*Task material*
....

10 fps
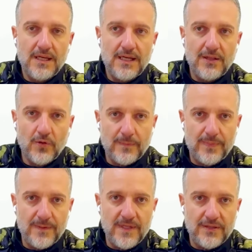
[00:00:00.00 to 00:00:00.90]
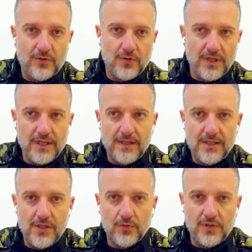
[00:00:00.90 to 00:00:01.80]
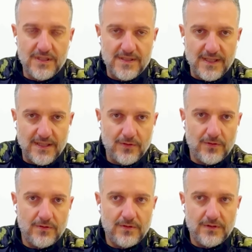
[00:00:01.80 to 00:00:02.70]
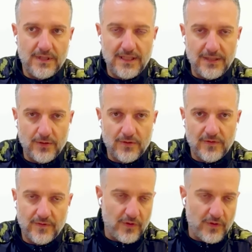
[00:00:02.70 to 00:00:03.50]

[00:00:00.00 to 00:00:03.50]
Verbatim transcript: Allora, premetto che io ho utilizzato delle corse,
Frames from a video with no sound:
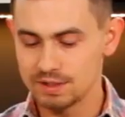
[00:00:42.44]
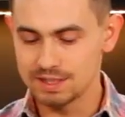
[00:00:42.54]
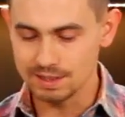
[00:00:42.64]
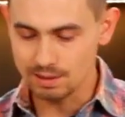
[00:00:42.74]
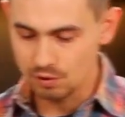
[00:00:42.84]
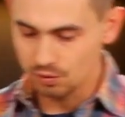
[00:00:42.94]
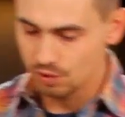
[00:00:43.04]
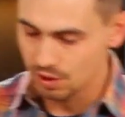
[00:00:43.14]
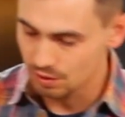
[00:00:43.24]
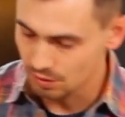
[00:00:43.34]
Więc sezam
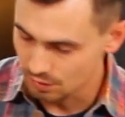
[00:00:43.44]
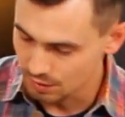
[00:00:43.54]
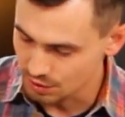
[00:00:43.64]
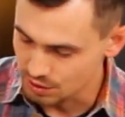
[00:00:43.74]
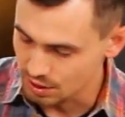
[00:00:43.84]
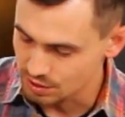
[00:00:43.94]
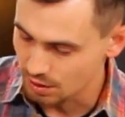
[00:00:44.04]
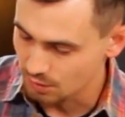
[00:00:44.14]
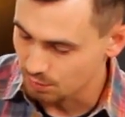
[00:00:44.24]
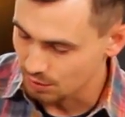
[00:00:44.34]
ląduje do naczynia
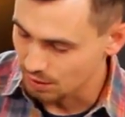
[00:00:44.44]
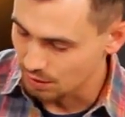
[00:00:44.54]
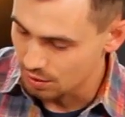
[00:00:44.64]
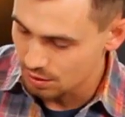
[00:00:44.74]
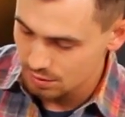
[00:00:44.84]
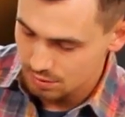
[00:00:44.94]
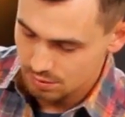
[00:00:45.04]
żaroodpornego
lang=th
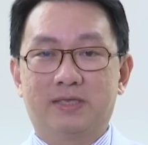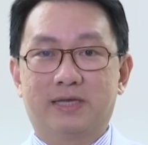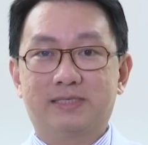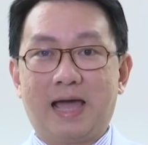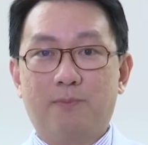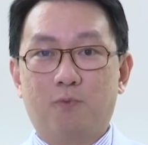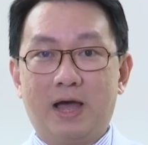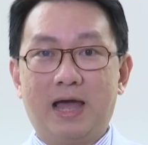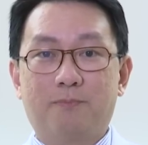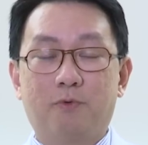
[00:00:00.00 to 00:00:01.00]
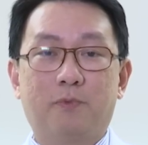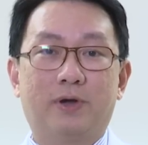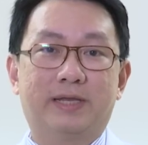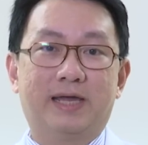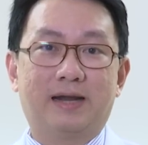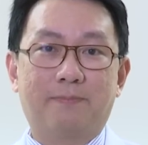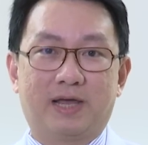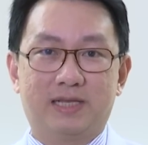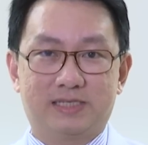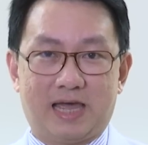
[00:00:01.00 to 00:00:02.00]
จะทราบว่าผู้ป่วยได้รับ
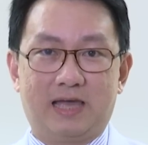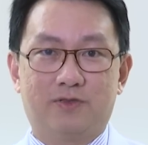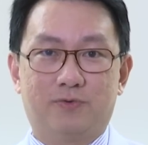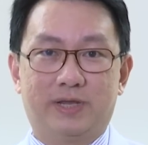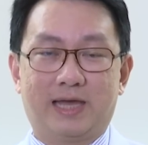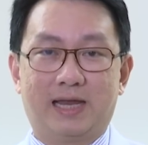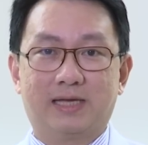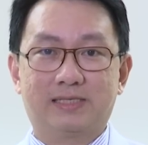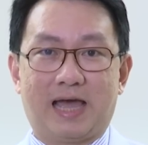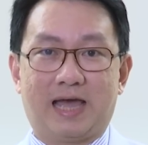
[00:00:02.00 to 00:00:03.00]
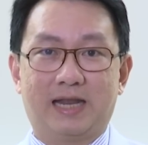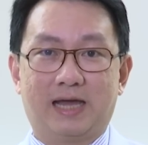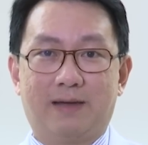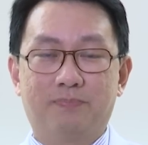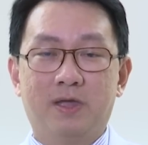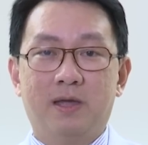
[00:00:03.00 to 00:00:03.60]
กัญชาอยู่ในการรักษานะครับ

....

*Activity*
Leave the pictures out. Output exactly, and only, the lines from the one with "[00:00:42.44]" through the last line of the listing above, both included.

*Response box*
[00:00:42.44]
[00:00:42.54]
[00:00:42.64]
[00:00:42.74]
[00:00:42.84]
[00:00:42.94]
[00:00:43.04]
[00:00:43.14]
[00:00:43.24]
[00:00:43.34]
Więc sezam
[00:00:43.44]
[00:00:43.54]
[00:00:43.64]
[00:00:43.74]
[00:00:43.84]
[00:00:43.94]
[00:00:44.04]
[00:00:44.14]
[00:00:44.24]
[00:00:44.34]
ląduje do naczynia
[00:00:44.44]
[00:00:44.54]
[00:00:44.64]
[00:00:44.74]
[00:00:44.84]
[00:00:44.94]
[00:00:45.04]
żaroodpornego
lang=th
[00:00:00.00 to 00:00:01.00]
[00:00:01.00 to 00:00:02.00]
จะทราบว่าผู้ป่วยได้รับ
[00:00:02.00 to 00:00:03.00]
[00:00:03.00 to 00:00:03.60]
กัญชาอยู่ในการรักษานะครับ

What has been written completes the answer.